**Data for review:**

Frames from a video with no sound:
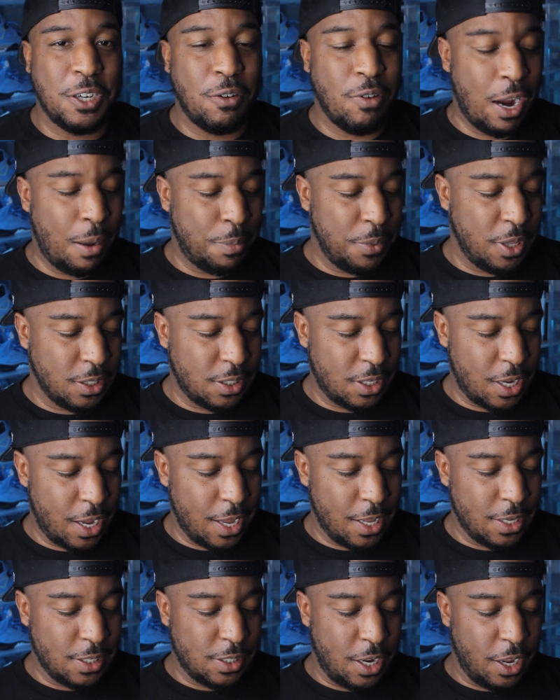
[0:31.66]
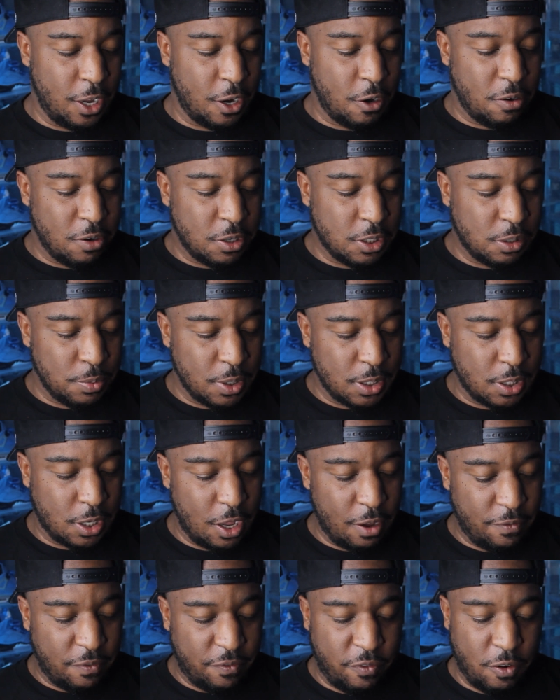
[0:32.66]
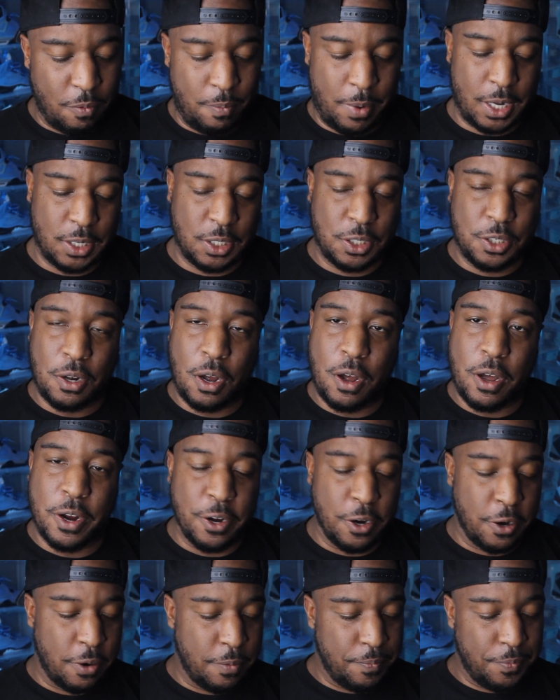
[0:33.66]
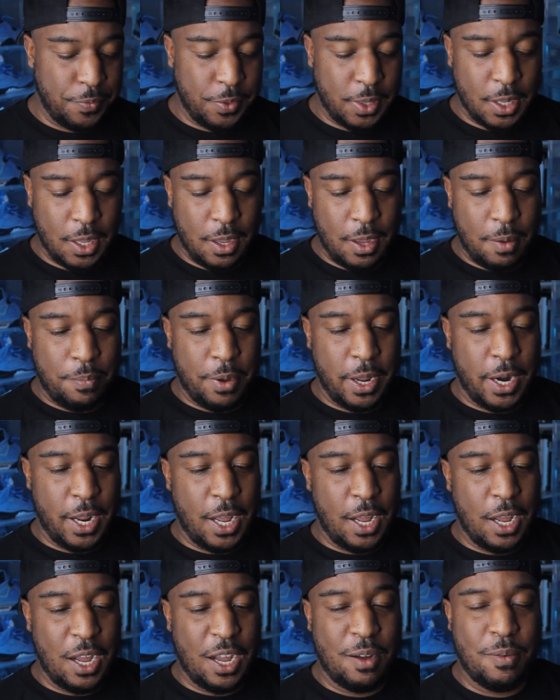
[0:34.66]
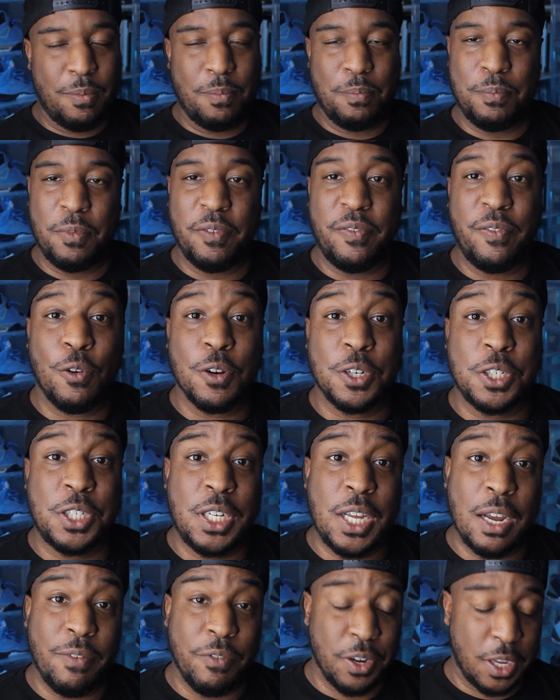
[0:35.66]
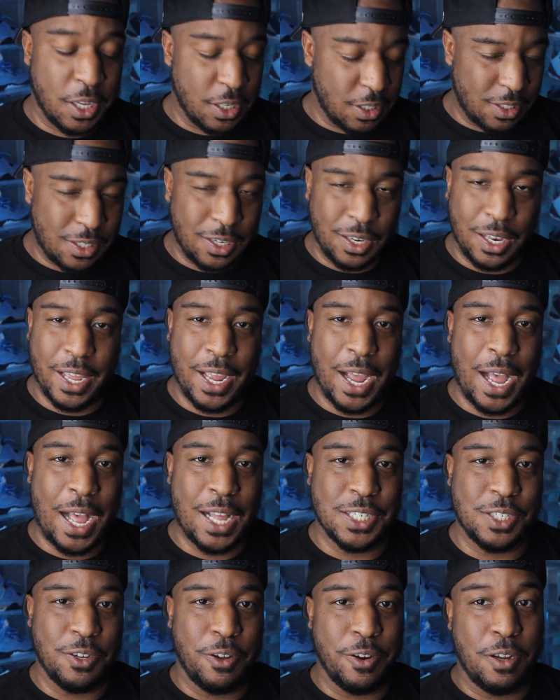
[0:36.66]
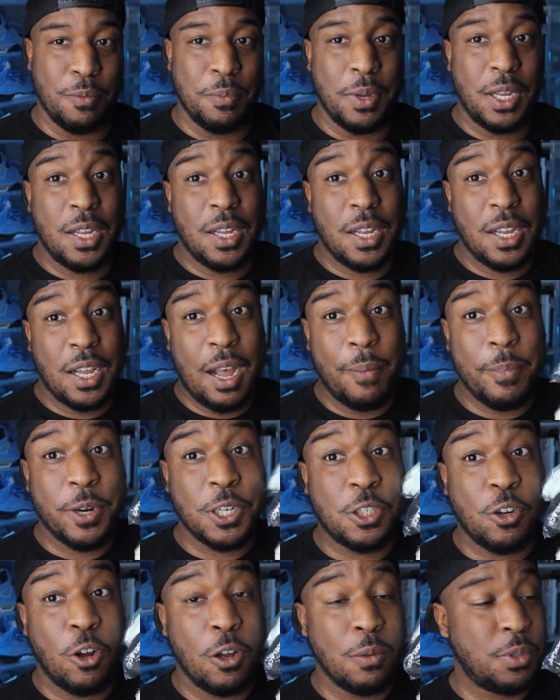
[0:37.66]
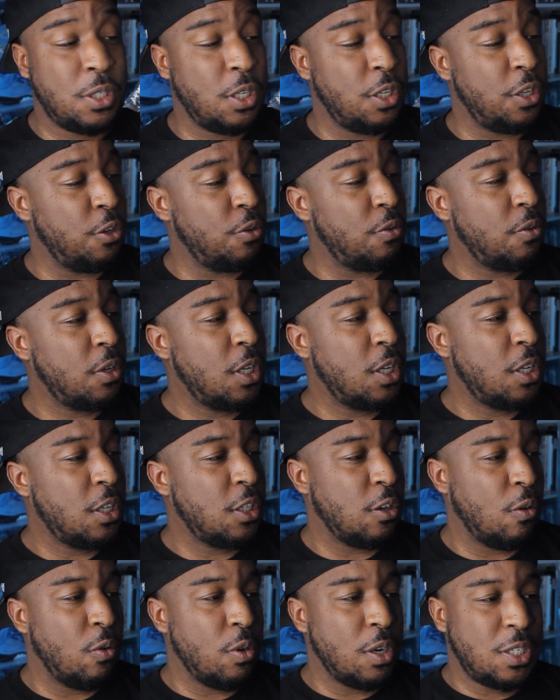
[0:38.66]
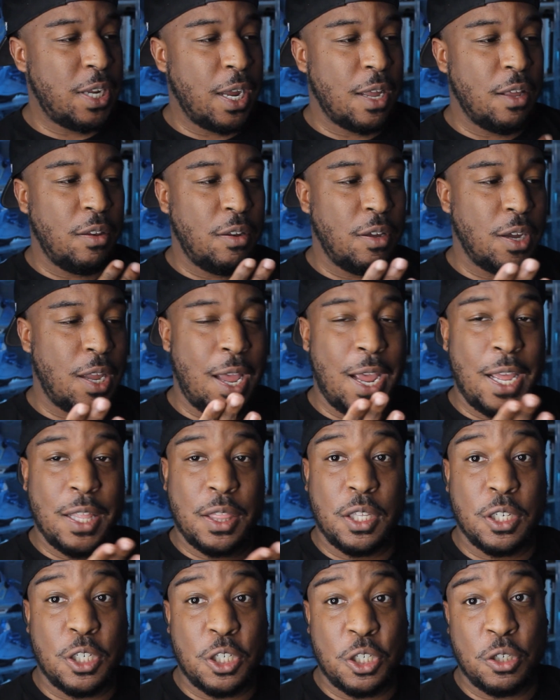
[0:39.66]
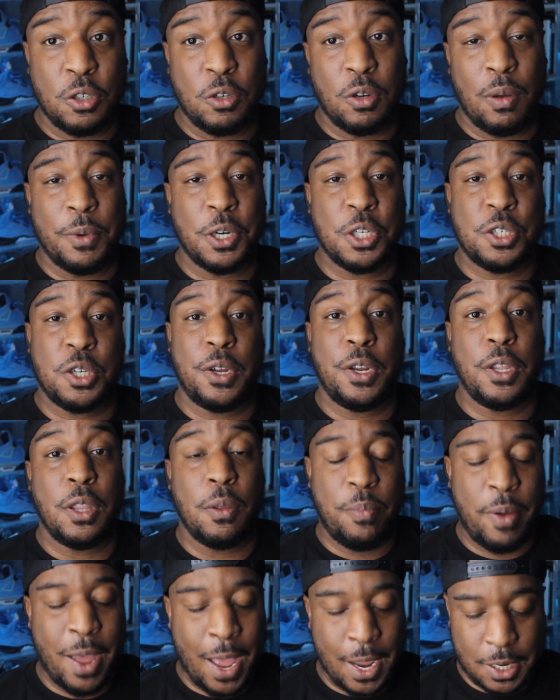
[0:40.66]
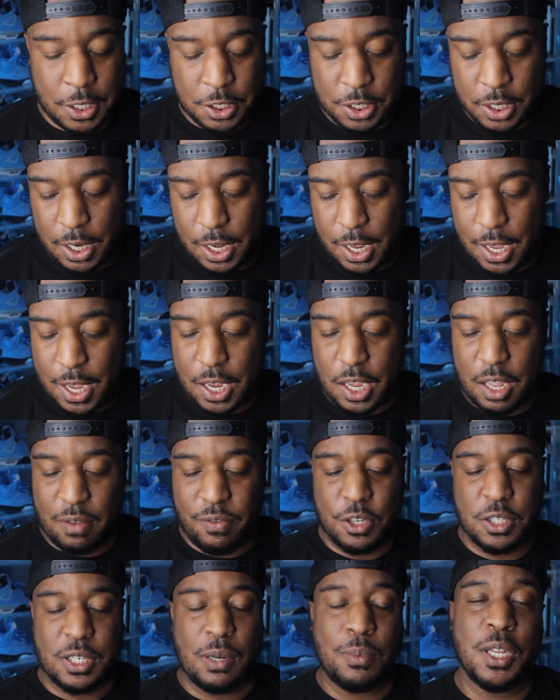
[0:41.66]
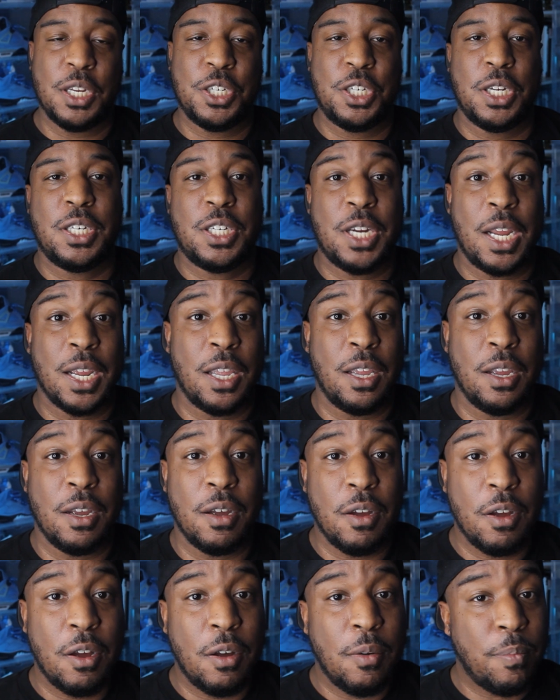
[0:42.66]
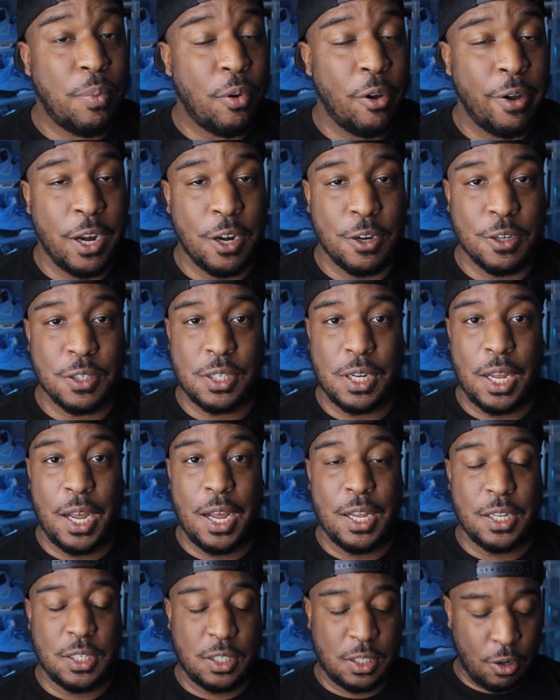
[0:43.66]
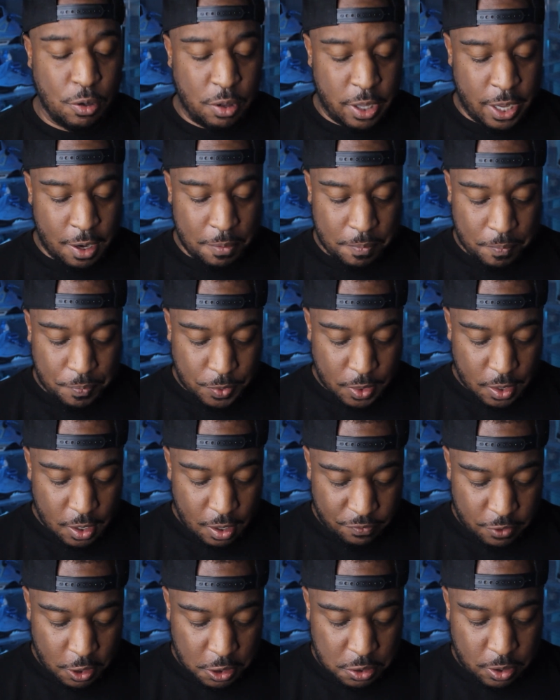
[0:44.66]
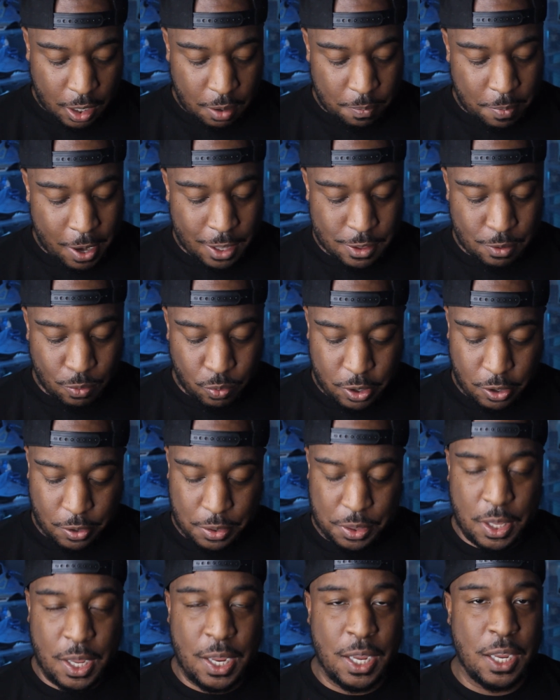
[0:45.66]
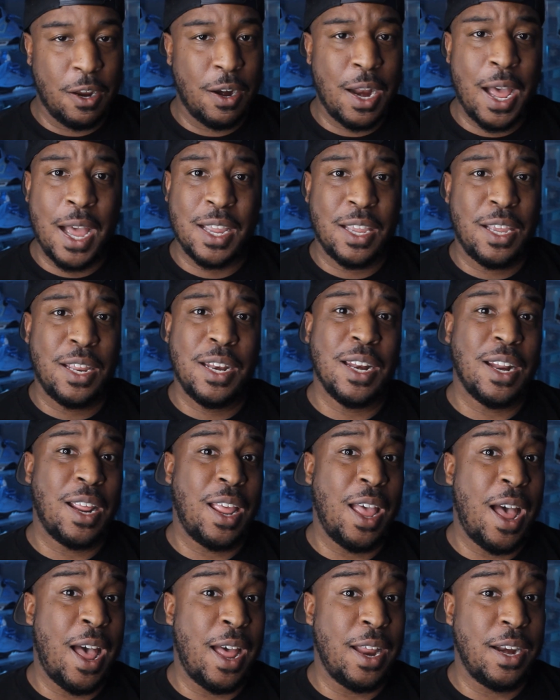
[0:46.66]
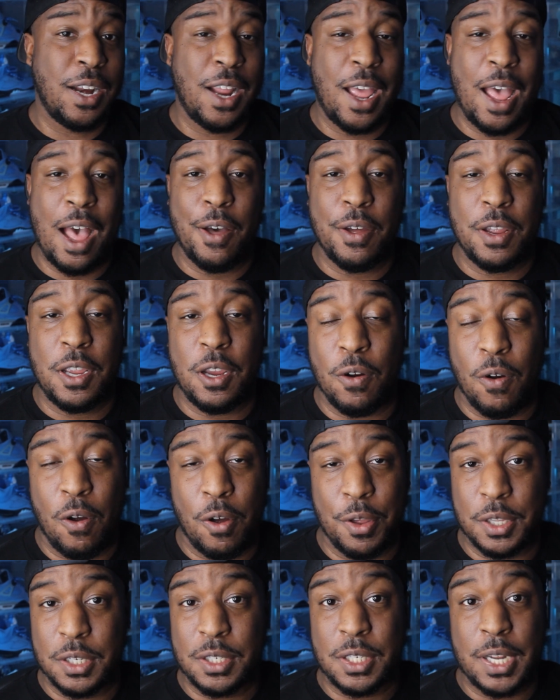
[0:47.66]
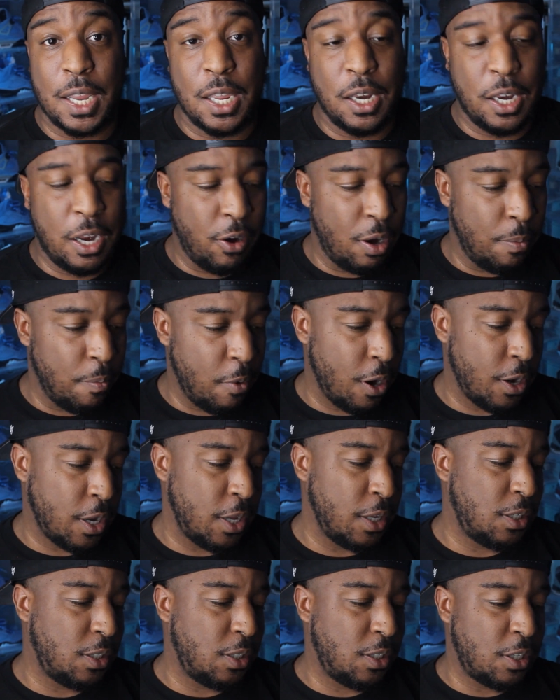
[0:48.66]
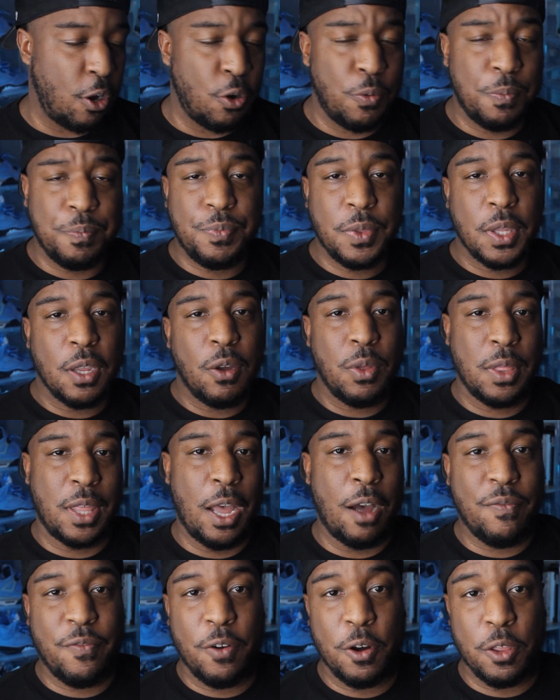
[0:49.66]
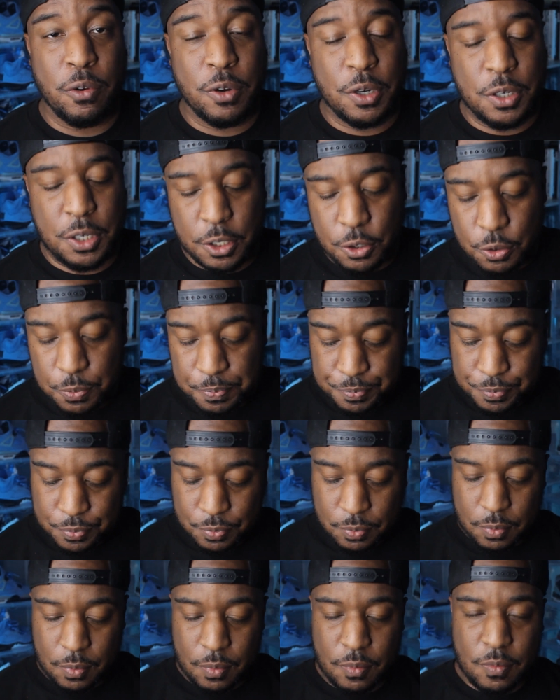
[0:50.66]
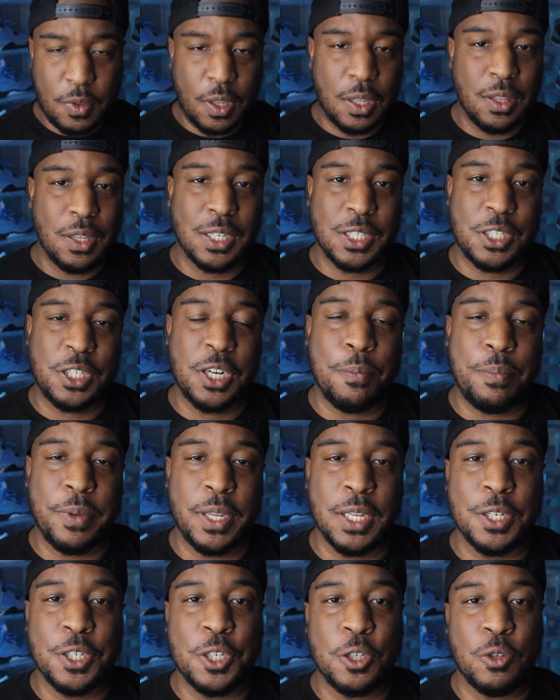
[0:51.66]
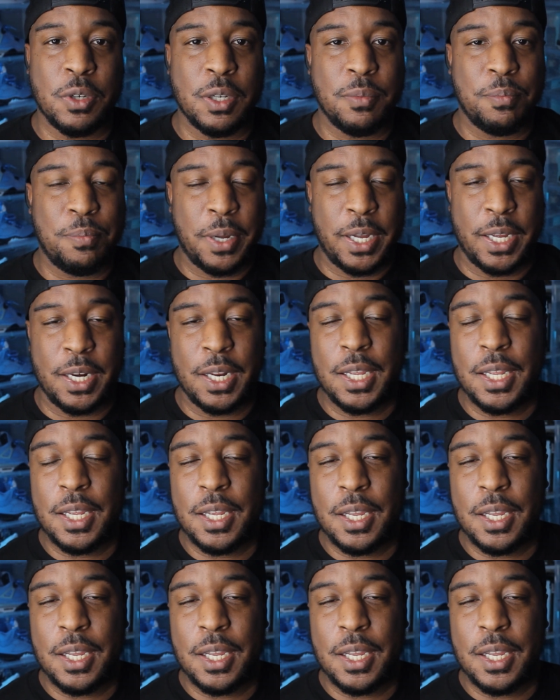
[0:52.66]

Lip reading: grabbed this as a Christmas gift for my daughter, but before she ever gets to lay eyes on them, I'm going to show them to you. So we're going to take a look at the shoe. I'm going to show you the packaging and give you some legit checking pointers so that if you're trying to buy the real thing, you're not getting got out here on the secondary market. So without further ado, let's jump into it. But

**Problem statement:**
Quote every line of the records above exactly; no picture is to be copied.

**Task result:**
Frames from a video with no sound:
[0:31.66]
[0:32.66]
[0:33.66]
[0:34.66]
[0:35.66]
[0:36.66]
[0:37.66]
[0:38.66]
[0:39.66]
[0:40.66]
[0:41.66]
[0:42.66]
[0:43.66]
[0:44.66]
[0:45.66]
[0:46.66]
[0:47.66]
[0:48.66]
[0:49.66]
[0:50.66]
[0:51.66]
[0:52.66]

Lip reading: grabbed this as a Christmas gift for my daughter, but before she ever gets to lay eyes on them, I'm going to show them to you. So we're going to take a look at the shoe. I'm going to show you the packaging and give you some legit checking pointers so that if you're trying to buy the real thing, you're not getting got out here on the secondary market. So without further ado, let's jump into it. But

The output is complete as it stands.